I taught my daughter the meaning of the word FUCK last
night.
Please stop reading now if you are already offended. I don’t actually care that you are offended,
I just don’t want to hear about after I tell the story. Should you feel the overwhelming need to
comment on my parenting or personal style, please rethink that position, and
then carry on with your life.
So, back to the word FUCK.
As a wordsmith and writer by design, I love words. All words.
I have always taught myself, and consequently my children, that there
are no bad words. (My mom would disagree,
and I can recall the taste of soap in my mouth as I say that, but that is
besides the point.) Some words have just
got a bad rap by being used so frequently as ways to hurt people that the word “bad”
is applied to them without regard to context.
And sadly, because we have often ignored context, some hateful words are
seen of as okay just because they don’t have a label as “bad” attached. Case in point, kids calling each other geek,
gimp, tard, fag, ho, and a plethora of other names have no idea what they are
saying in relationship to how hurtful they might be. Say the word fuck in the mix, as in “fuckin’
tard”, and even the youngest kids know that it is a problem.
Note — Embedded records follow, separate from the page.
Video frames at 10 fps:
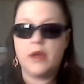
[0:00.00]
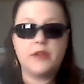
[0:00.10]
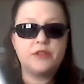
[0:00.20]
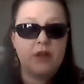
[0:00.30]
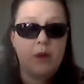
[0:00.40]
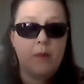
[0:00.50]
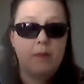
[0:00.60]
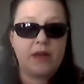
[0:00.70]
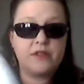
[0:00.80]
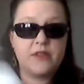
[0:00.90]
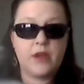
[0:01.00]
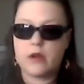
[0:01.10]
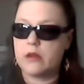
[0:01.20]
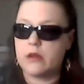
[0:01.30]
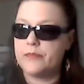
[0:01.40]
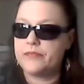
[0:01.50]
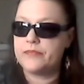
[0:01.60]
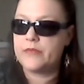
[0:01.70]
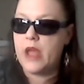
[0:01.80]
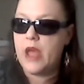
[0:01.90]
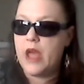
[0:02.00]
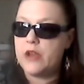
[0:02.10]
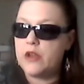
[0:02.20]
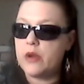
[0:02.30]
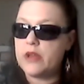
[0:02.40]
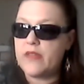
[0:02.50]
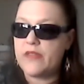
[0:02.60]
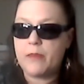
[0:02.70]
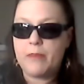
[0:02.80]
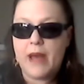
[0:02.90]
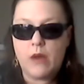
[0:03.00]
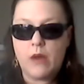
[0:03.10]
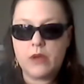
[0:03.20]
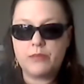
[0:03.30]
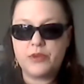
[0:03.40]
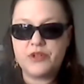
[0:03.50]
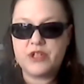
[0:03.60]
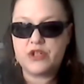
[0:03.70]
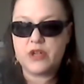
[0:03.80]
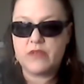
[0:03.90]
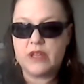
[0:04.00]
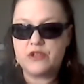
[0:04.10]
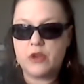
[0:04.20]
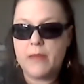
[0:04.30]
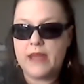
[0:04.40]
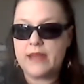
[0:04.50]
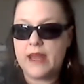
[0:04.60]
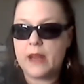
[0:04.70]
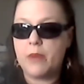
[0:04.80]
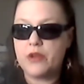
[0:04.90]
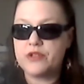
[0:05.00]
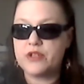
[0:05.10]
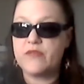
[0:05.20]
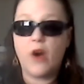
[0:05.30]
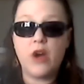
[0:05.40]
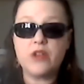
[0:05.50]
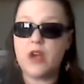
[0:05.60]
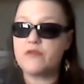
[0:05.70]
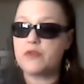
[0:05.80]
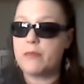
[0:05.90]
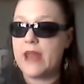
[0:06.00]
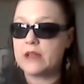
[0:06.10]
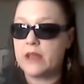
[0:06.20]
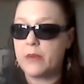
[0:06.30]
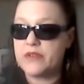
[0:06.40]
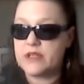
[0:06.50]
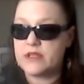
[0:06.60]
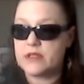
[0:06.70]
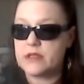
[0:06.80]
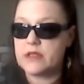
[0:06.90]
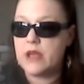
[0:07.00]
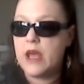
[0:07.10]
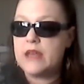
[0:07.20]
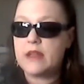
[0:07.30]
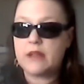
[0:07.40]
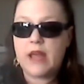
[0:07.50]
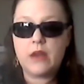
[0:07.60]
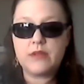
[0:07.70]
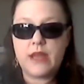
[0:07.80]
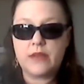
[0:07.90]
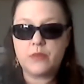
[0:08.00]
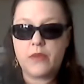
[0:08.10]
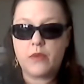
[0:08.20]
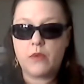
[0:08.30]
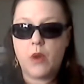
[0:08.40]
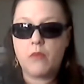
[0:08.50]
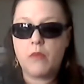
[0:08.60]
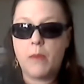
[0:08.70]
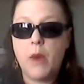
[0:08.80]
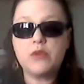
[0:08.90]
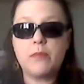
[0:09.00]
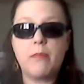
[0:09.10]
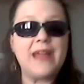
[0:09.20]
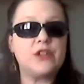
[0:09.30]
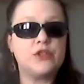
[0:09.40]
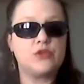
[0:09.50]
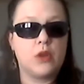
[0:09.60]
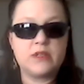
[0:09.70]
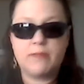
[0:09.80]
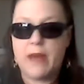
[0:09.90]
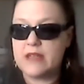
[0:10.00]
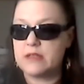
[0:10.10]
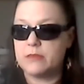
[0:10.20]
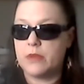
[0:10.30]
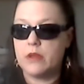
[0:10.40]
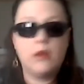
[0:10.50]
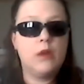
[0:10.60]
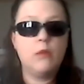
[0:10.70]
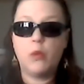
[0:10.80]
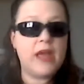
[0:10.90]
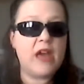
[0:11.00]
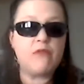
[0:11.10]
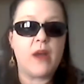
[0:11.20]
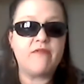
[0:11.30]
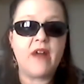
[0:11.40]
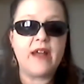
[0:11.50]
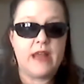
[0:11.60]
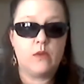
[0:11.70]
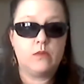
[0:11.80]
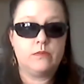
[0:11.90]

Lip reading: So now, back to the article. Noting that the power and precision of electromagnetic pulses falls off dramatically with distance, Delgado doubts whether remote mind control is possible. Well, we have Wi-Fi now.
That is sorta how the conversation with my daughter
started. She wanted to know why fuck was
a bad word. Giving her my usual answer
of “there are no bad words” was not going to cut it. So I wanted to know the why and how of why
she wanted to know. Turns out some kids
were having a conversation about a disease they heard of called “blue waffles”
that only girls get from fucking. Blue
waffles? Yeah, I hadn’t heard of it
either, but my radar of kid slang always being on , I did know that “waffle”,
like the words cookie, or muffin, was another name for a woman’s vagina. A blue waffle would be a really nasty disease
that you get from fucking that turns your “waffle” blue.
The internet was rife with info on this. Or should I say
mis-info on this. Yes, there is a
graphic picture of a woman showing her vagina with obvious bruising and
infection, and some colorful photo-shopping to make the whole thing look blue. This blue waffle is all the talk among middle-schoolers,
spreading the idea that a) the internet has the most accurate information, b)
sexually transmitted diseases are only one sided (only women get this,
apparently), c) that fucking was something bad and that if you did it, the
photo is what you get for your effort.
So when I told my daughter that no, you would not get a blue
waffle for fucking, it lead to a further discussion of what FUCKING really
was.
We started with the basic review that I had been teaching
all along; where babies come from, what sperm is, why you have a period, how to
keep yourself clean (with the vagina being self cleaning), and how boys are different
in reproductive activity. She was
attentive, but rolled her eyes a few times because, really, she knows all this
stuff, having had a very honest and open door childhood (for which I am
grateful!). “So what does FUCK have to
do with all this, Mom?” “It is just a word that got a bad rap when it means
having sex.” “Oh, okay, I didn’t know
that. That’s cool. Then why do people use it the way they do?”
I was a little stumped here, and just told her that sometimes
people are dumb. That if some boy comes
up and whispers in your ear that he wants to fuck you, it could mean that he
wants to actually make love to you, or that he wants to hurt you. Like every other word, it was all about
context. A guy yelling FUCK YOU to
another guy, while drunk, in a bar, probably did not mean for it to be a good
thing. A woman saying FUCK ME in the
midst of making love probably was just enjoying herself, and like everything else
we do in life, had a preference right then for sex that was a little
harder. We jointly came up with things
that sometimes we liked in different ways, such as running fast, or foot
massages. I told her sex was the same
way, and as an adult she would probably choose with her partner all kinds of different
things, including being fucked by consent.
I will stop now, because the conversation changed to all
kinds of different roundabout topics that nvolved health and safety, and love,
and respect, and disease, and more love. But mostly my daughter now has the
knowledge of what the word fuck means in all it’s contexts. I was more than a bit thrilled (secretly,
because outwards signs of it would have been too uncool for my daughter) that
she trusted me enough to ask, and that by the end of the discussion I think she
had figured out that nothing really was off limits with me and her. I mean, how fucking awesome is that?